Understand settings and configurations

Three types of settings

There are three types of settings in the project:

Vertex Deployer configuration: settings of the deployer itself, which is used to deploy the project.
Pipelines config files: configuration of the pipelines, in TOML/JSON/Python format. These files are the arguments to your pipelines.
Vertex deployment settings: used only by the deploy command, it consists of a few env variables to declare / add to .env file to deploy a pipeline, such as PROJECT_ID, GCP_REGION, VERTEX_STAGING_BUCKET_NAME, etc.

Vertex Deployer configuration

You can override default options for specific CLI commands in the pyproject.toml file, under the [tool.vertex_deployer] section. You can also override global deployer options such as logging level, or pipelines / config root path to better fit your repo structure.

pyproject.toml

[tool.vertex_deployer]
log-level = "INFO"
pipelines-root-path = "./vertex/pipelines"
config-root-path = "./configs"

[tool.vertex_deployer.deploy]
enable-cache = true
env-file = "example.env"
compile = true
upload = true
run = true
tags = ["my-tag"]
experiment-name = "my-experiment"
local-package-path = "."
config-filepath = "vertex/configs/dummy_pipeline/config_test.json"

Pipelines config files

Config files for pipelines can be in .py, .json, or .toml format and must be located in the config/{pipeline_name} folder. The choice of format depends on the complexity and requirements of the configuration. Python files allow for complex configurations and dynamic values, while JSON and TOML files are more suitable for static and simple configurations.

For example, you have here the same config file in the three formats:

JSONTOMLYAMLPython

vertex/configs/dummy_pipeline/config_test.json

{
    "model_name": "my-model",
    "default_params": {
        "lambda": 0.1,
        "alpha": "hello world"
    },
    "grid_search": {
        "lambda": [0.1, 0.2, 0.3],
        "alpha": ["hello world", "goodbye world"],
        "cv": 3
    }
}

JSON config files are the simplest and most readable, but they are also the most limited.

They do not allow for dynamic values or complex configurations.

They are the default.

vertex/configs/dummy_pipeline/config_test.toml

[modeling]
model_name = "my-model"
default_params = { lambda = 0.1 , alpha = "hello world"}

[modeling.grid_search]
lambda = [0.1, 0.2, 0.3]
alpha = ["hello world", "goodbye world"]
cv = 3

TOML config files are more flexible than JSON files, but they are also more verbose.

They allow structuring the config file in sections, which can be useful for complex configurations.

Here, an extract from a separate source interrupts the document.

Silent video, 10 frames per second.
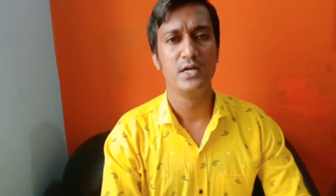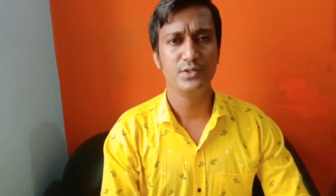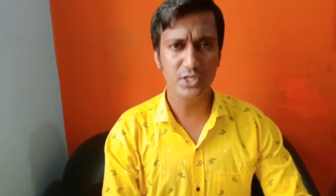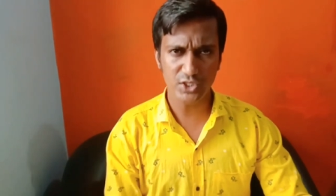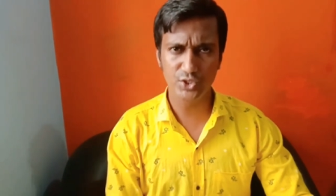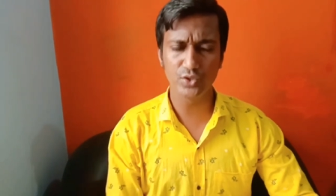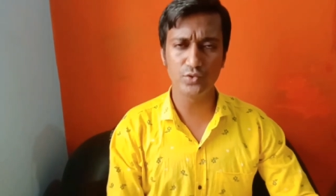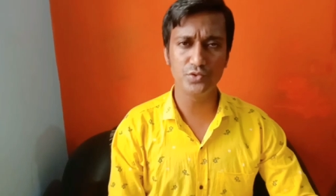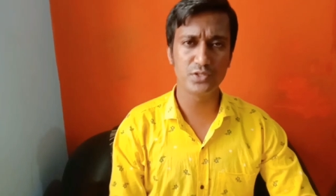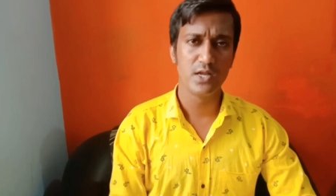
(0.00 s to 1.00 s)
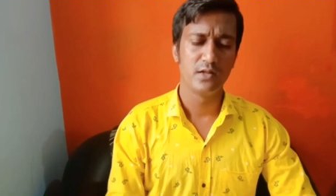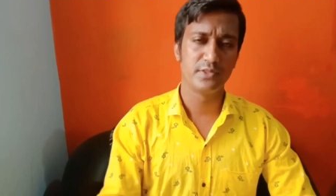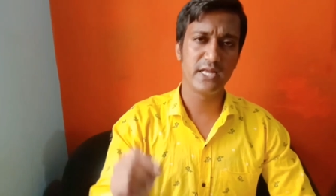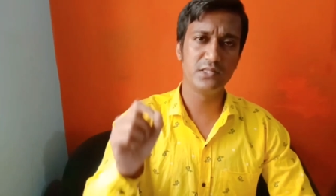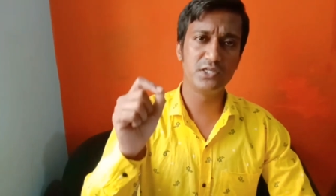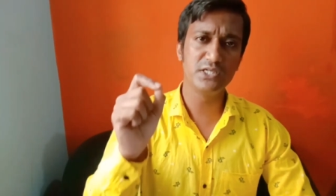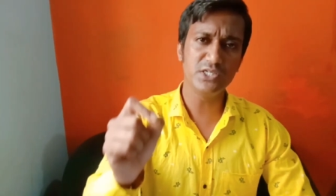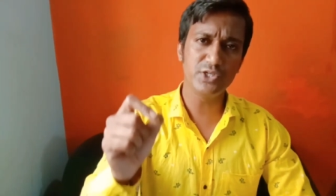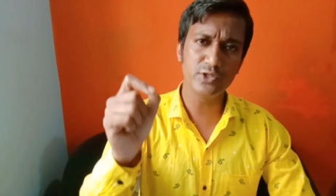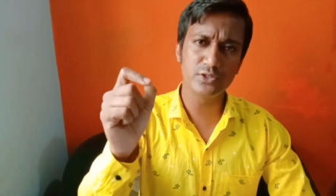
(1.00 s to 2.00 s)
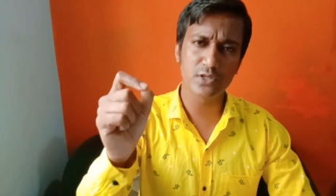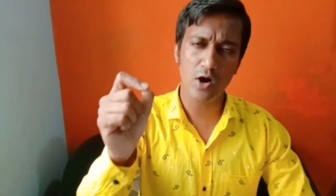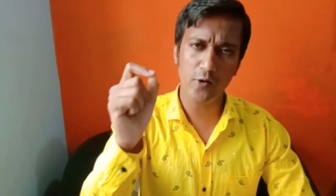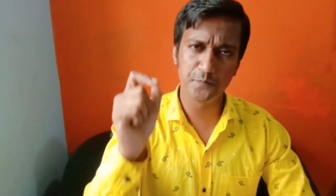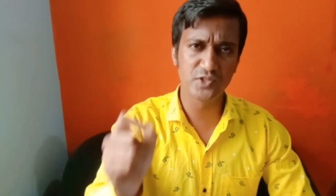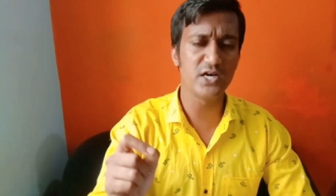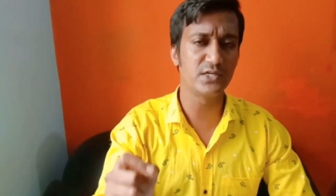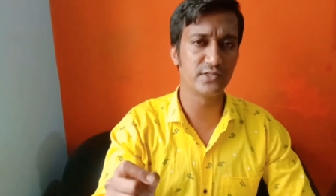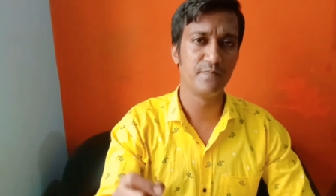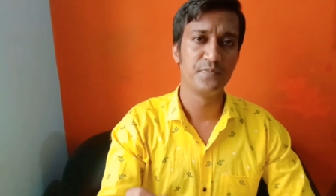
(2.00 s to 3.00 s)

This shows that the teachings of church,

Then, these sections are flattened, except for inline dicts, leading to slightly different parameter names (e.g., modeling_grid_search_lambda instead of lambda).

vertex/configs/dummy_pipeline/config_test.yaml

model_name: my-model
default_params:
  lambda: 0.1
  alpha: hello world
grid_search:
  lambda:
    - 0.1
    - 0.2
    - 0.3
  alpha:
    - hello world
    - goodbye world
  cv: 3

YAML config files are similar to TOML files in terms of flexibility and verbosity.

They are more human-readable than TOML files, but they are also more error-prone due to indentation.

vertex/configs/dummy_pipeline/config_test.py

parameter_values = {
    "model_name": "my-model",
    "default_params": {
        "lambda": 0.1,
        "alpha": "hello world"
    },
    "grid_search": {
        "lambda": [0.1, 0.2, 0.3],
        "alpha": ["hello world", "goodbye world"],
        "cv": 3
    }
}

input_artifacts = {  # Only available in Python config files
    "artifact1": "gs://bucket/path/to/artifact1"
}

Python config files are the most flexible, as they allow for dynamic values and complex configurations.

They are also the only format that allows for the use of input artifacts.

However, they are also the most verbose and require more boilerplate code.

Vertex deployment settings

The deployment settings are environment variables that configure the deployment environment for Vertex Pipelines. These variables include the GCP project ID, region, and other settings related to the Google Cloud resources used by Vertex Pipelines.

These settings can be specified in an .env file or exported as environment variables. An example .env file might look like this:

PROJECT_ID=your-gcp-project-id
GCP_REGION=europe-west1
GAR_LOCATION=europe-west1
GAR_PIPELINES_REPO_ID=your-gar-kfp-repo-id
VERTEX_STAGING_BUCKET_NAME=your-vertex-staging-bucket-name
VERTEX_SERVICE_ACCOUNT=your-vertex-service-account

It is important to ensure that these settings are correctly configured before deploying a pipeline, as they will affect where and how the pipeline is executed.